++++ TASK MATERIAL

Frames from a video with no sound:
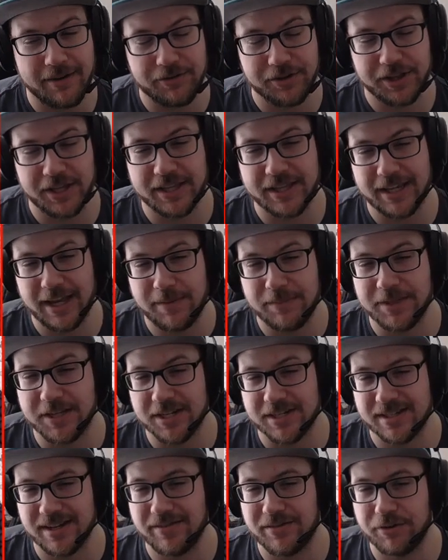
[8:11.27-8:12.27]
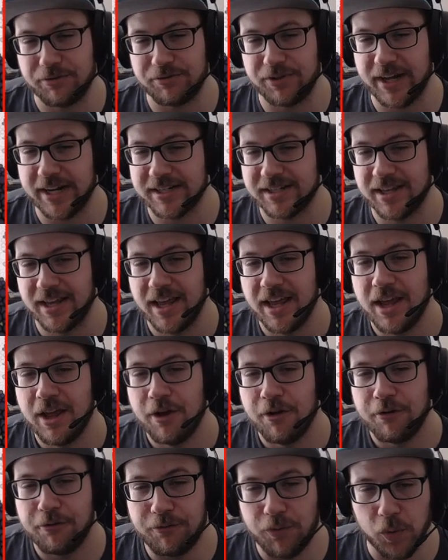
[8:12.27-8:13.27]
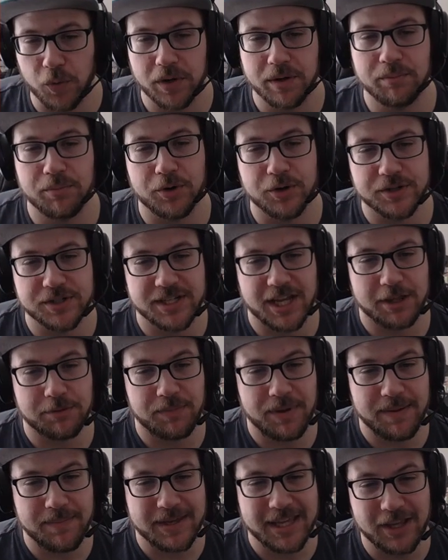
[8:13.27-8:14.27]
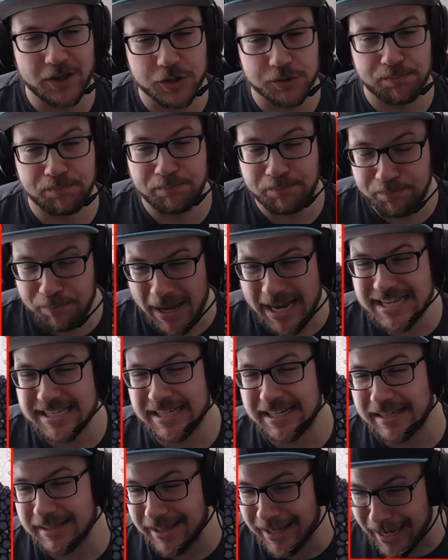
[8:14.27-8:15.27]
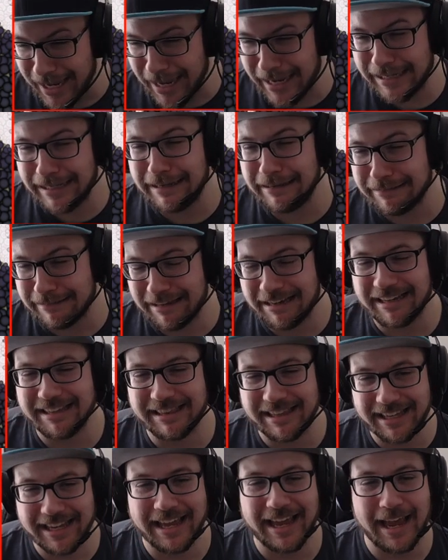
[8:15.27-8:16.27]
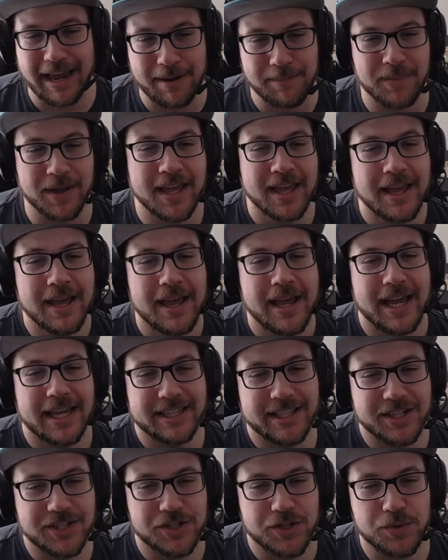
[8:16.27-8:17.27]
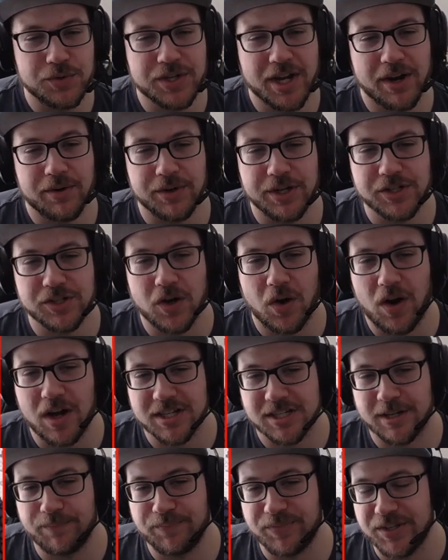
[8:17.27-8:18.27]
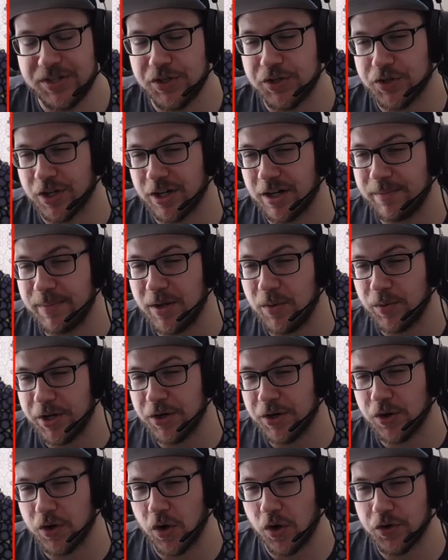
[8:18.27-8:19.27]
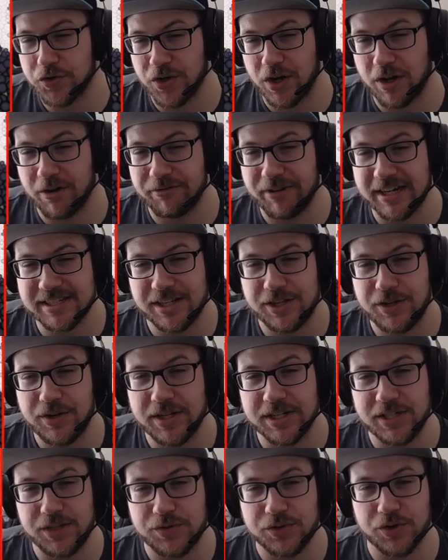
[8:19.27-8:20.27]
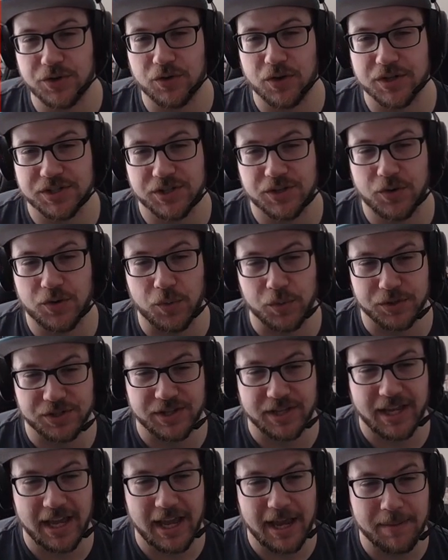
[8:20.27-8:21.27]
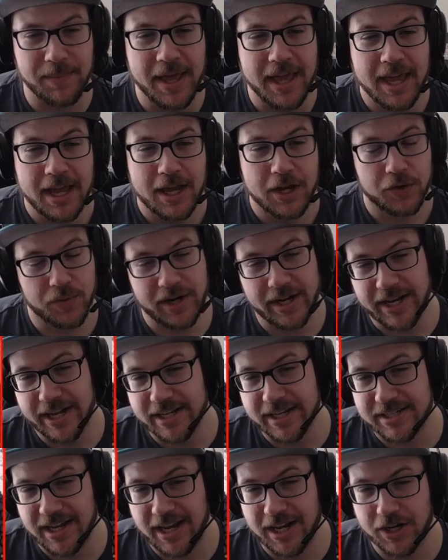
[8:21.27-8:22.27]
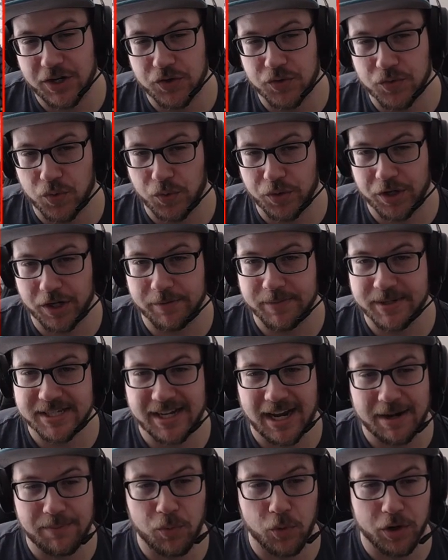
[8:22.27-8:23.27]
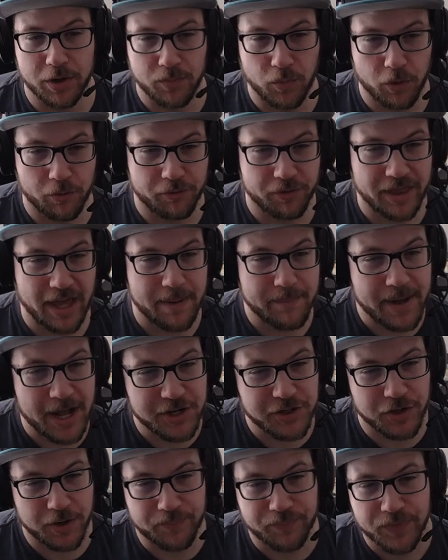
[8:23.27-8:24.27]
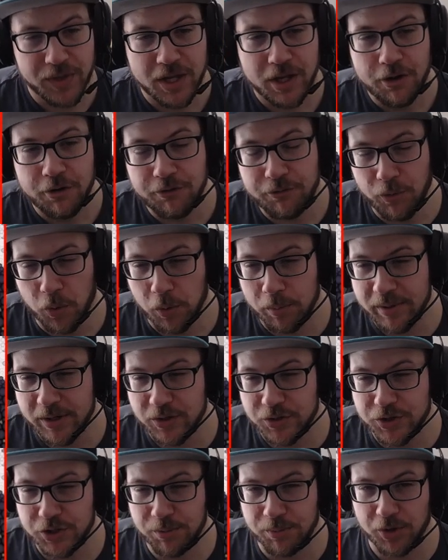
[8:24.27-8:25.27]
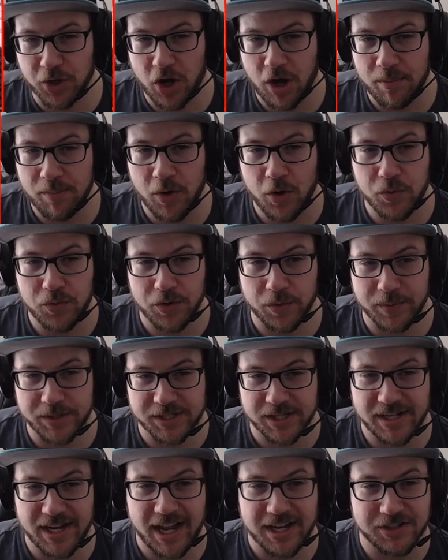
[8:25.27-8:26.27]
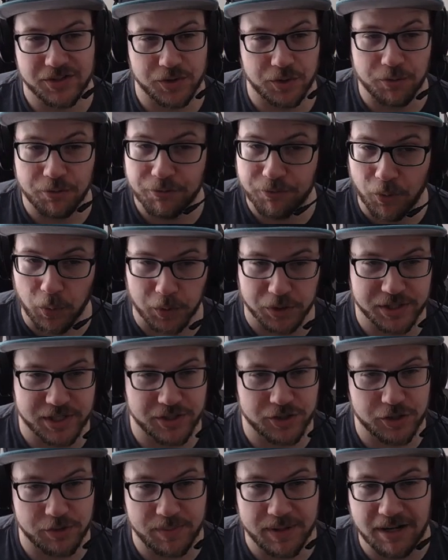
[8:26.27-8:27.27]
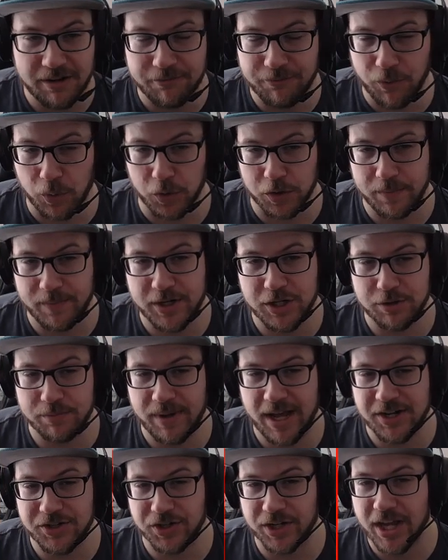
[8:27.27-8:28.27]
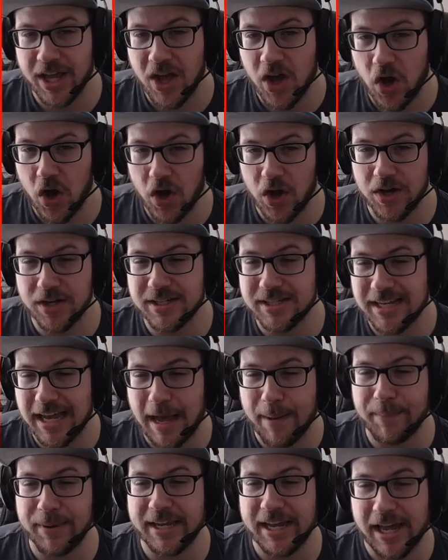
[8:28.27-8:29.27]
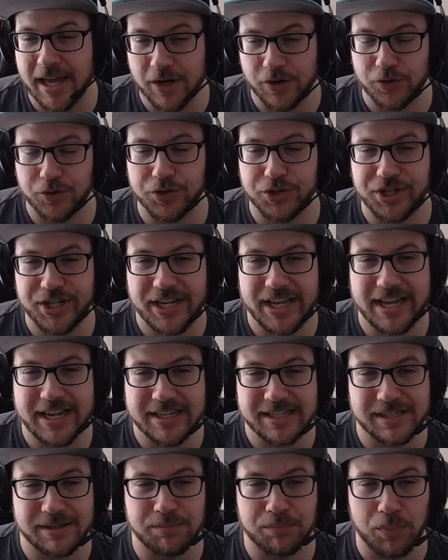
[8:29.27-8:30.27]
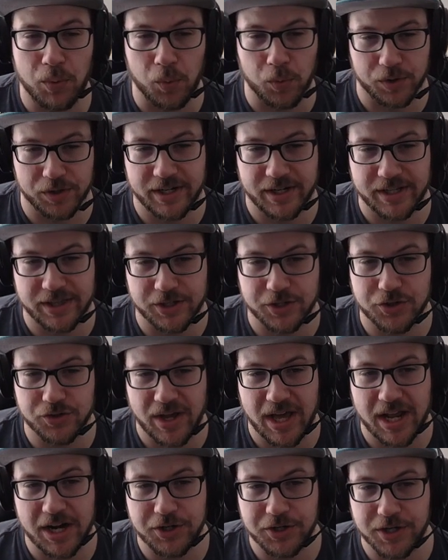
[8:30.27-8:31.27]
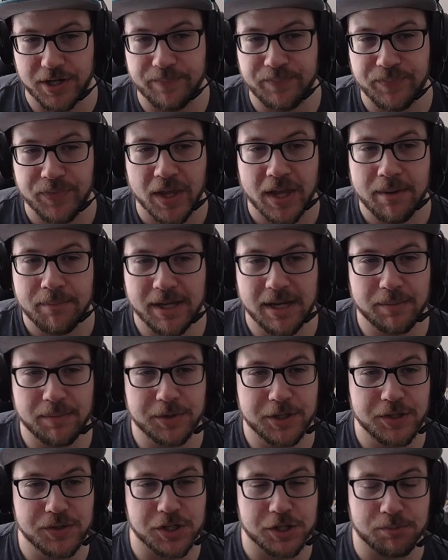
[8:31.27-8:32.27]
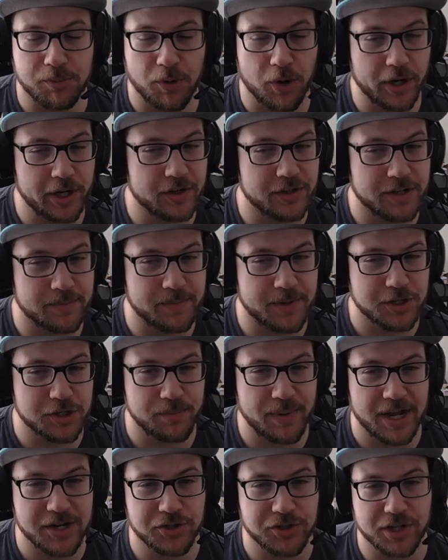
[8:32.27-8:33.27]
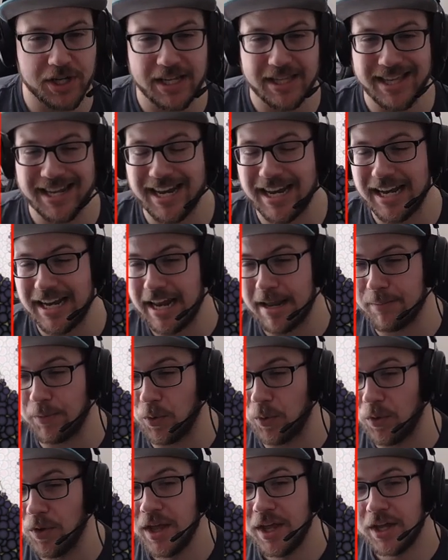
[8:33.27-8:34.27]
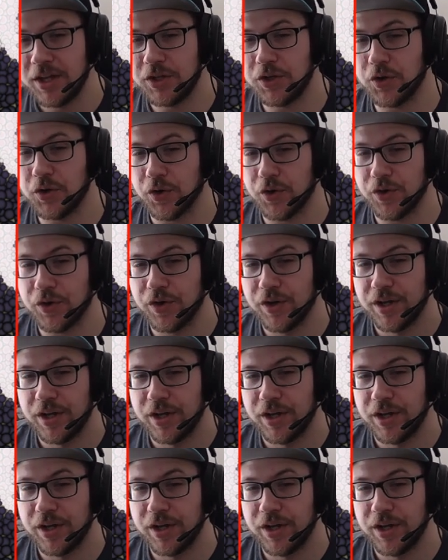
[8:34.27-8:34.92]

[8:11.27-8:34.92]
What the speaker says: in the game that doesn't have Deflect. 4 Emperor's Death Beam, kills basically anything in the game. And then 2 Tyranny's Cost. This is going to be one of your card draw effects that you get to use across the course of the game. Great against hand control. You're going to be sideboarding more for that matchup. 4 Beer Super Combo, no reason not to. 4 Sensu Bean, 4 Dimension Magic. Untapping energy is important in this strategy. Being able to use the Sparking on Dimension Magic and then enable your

++++++++

YOUR ASSIGNMENT:
Omitting all pictures, retype exactly the lines from the line containing "[8:20.27-8:21.27]" down to the last line above, both ends included.

EXERCISE RESULT:
[8:20.27-8:21.27]
[8:21.27-8:22.27]
[8:22.27-8:23.27]
[8:23.27-8:24.27]
[8:24.27-8:25.27]
[8:25.27-8:26.27]
[8:26.27-8:27.27]
[8:27.27-8:28.27]
[8:28.27-8:29.27]
[8:29.27-8:30.27]
[8:30.27-8:31.27]
[8:31.27-8:32.27]
[8:32.27-8:33.27]
[8:33.27-8:34.27]
[8:34.27-8:34.92]

[8:11.27-8:34.92]
What the speaker says: in the game that doesn't have Deflect. 4 Emperor's Death Beam, kills basically anything in the game. And then 2 Tyranny's Cost. This is going to be one of your card draw effects that you get to use across the course of the game. Great against hand control. You're going to be sideboarding more for that matchup. 4 Beer Super Combo, no reason not to. 4 Sensu Bean, 4 Dimension Magic. Untapping energy is important in this strategy. Being able to use the Sparking on Dimension Magic and then enable your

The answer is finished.